In contrast to the US and British government’s hostility to China, on 30 December 2020 the EU and China announced the Comprehensive Agreement on Investment (CAI). The EU trade commissioner said the deal contained the ‘most ambitious outcomes that China has ever agreed with a third country’ in terms of market access, fair competition and sustainable development. The agreement, if ratified, will remove barriers to investment, such as the requirement that European firms form partnerships with Chinese businesses in joint ventures if they want to operate in China. Significantly, Chinese President Xi Jinping called German Chancellor Merkel and French President Macron towards the close of the negotiations. Xi said relations between China and the EU were ‘gaining more global and strategic significance under the new circumstances’. China will have been keen to secure the deal before Biden took office and so present the new US administration with a fait accompli

The German and French ruling classes have no interest in harming themselves for the benefit of their US counterparts. China is Germany’s biggest trading partner. Daimler recently announced that it had sold more Mercedes passenger vehicles in China between January and November 2020 than in 2019. It also produced over 600,000 Mercedes in China, up from 560,000 in 2019. China’s online sales of luxury goods more than doubled in the first ten months of 2020. French-owned Gucci reported that mainland China was ‘again the bright spot’ for the brand, with sales down 47% in Western Europe. 

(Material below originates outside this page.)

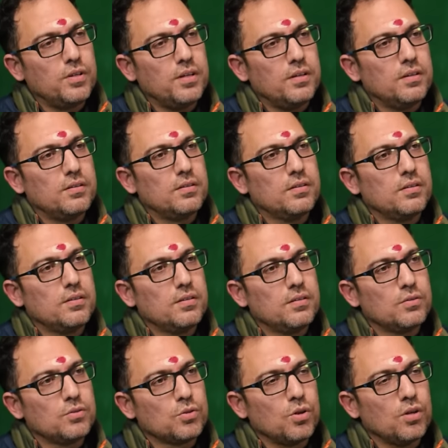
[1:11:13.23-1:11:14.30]
their
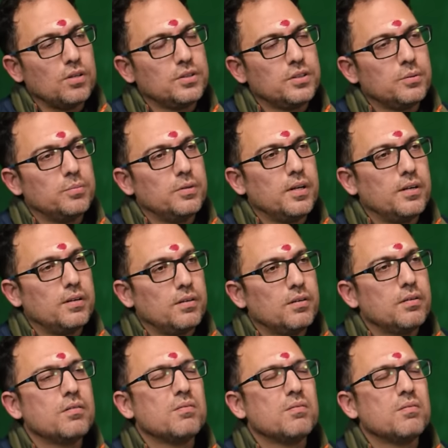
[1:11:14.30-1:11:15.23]
scholarship that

Trump’s deputy national security adviser, Matt Pottinger, condemned the CAI deal and the EU’s ‘haste to partner with Beijing despite its grotesque human rights abuses’, citing ‘factories for forced labour in Xinjiang’. Biden’s national security adviser, Jake Sullivan, asked the EU to delay signing the agreement. It has still to be ratified and the new US government will try to get the EU to adopt a joint approach with the US towards China. The agreement establishes that the EU can act independently of the US in its relations with China and this will be opposed by the US state. EU officials say that they are only getting rights for European firms that the Trump administration got for US firms in China. 

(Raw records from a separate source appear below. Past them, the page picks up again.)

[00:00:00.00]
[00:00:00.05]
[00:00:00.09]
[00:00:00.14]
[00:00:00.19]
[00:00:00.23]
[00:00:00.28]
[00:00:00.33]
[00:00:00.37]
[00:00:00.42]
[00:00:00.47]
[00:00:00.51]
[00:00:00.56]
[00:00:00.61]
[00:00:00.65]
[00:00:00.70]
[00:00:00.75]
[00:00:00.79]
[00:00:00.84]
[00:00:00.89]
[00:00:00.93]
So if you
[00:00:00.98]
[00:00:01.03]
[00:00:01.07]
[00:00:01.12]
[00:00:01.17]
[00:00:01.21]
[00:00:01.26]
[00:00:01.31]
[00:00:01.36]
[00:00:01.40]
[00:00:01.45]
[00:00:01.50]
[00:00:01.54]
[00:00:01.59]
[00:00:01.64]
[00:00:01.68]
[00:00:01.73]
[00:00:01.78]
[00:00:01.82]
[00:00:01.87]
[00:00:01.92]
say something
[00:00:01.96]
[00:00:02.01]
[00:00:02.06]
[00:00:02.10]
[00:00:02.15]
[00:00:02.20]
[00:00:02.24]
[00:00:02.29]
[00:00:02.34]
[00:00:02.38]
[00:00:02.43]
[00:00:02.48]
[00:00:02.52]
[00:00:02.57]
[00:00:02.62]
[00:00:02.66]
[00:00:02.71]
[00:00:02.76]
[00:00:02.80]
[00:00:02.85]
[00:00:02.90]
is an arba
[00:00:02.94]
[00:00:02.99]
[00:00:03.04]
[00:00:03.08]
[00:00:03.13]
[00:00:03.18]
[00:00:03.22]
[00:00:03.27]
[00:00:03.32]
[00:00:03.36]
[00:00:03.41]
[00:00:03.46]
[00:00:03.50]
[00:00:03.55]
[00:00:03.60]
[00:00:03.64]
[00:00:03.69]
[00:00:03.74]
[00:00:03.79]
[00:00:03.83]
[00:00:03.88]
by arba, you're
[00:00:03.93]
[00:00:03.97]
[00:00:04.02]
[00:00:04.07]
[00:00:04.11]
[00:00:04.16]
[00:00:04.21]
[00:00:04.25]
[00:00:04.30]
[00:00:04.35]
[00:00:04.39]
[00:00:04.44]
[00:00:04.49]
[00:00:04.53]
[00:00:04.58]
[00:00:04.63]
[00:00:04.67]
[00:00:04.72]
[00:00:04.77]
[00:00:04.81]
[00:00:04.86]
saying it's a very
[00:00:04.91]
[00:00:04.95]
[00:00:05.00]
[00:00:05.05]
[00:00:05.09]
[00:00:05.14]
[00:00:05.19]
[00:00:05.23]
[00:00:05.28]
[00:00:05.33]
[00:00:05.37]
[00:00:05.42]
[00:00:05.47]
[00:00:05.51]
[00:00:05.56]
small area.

European company executives and diplomats accuse the US of using sanctions to shut them out of China, while offering exemptions for US firms. One executive said that their company had been stopped from selling to Chinese buyers because of suspicions that the products could be used by China’s military, but then US firms stepped in and supplied components through middlemen. Dutch firm ASML is the world’s biggest chipmaking equipment group, but it uses US-made technology and has consequently been blocked from selling its newest machines to SMIC, China’s biggest chipmaker. China makes up about a quarter of ASML’s sales. The EU intends to end dependence on US technology: €145bn of the European Recovery and Resilience Facility of €675.5bn is designated for ‘digital transition’ projects over the next two to three years. This Facility is intended to reduce the social and economic impacts of the pandemic and is the centrepiece of the Next Generation EU (see ‘Covid-19 and the eurozone’s financial quagmire’ FRFI 279 December 2020/January 2021). 

Alongside the manoeuvres over China and IT there are increasing tensions between the US and EU over the US tech giants Apple, Amazon, Microsoft, Google (Alphabet) and Facebook, with the EU threatening to fine them and break their operations up in Europe. The rift between the US and EU over China is symptomatic of the relative decline of US imperialism and heralds an era of intensifying inter-imperialist rivalry, with the attendant destruction that history has shown us.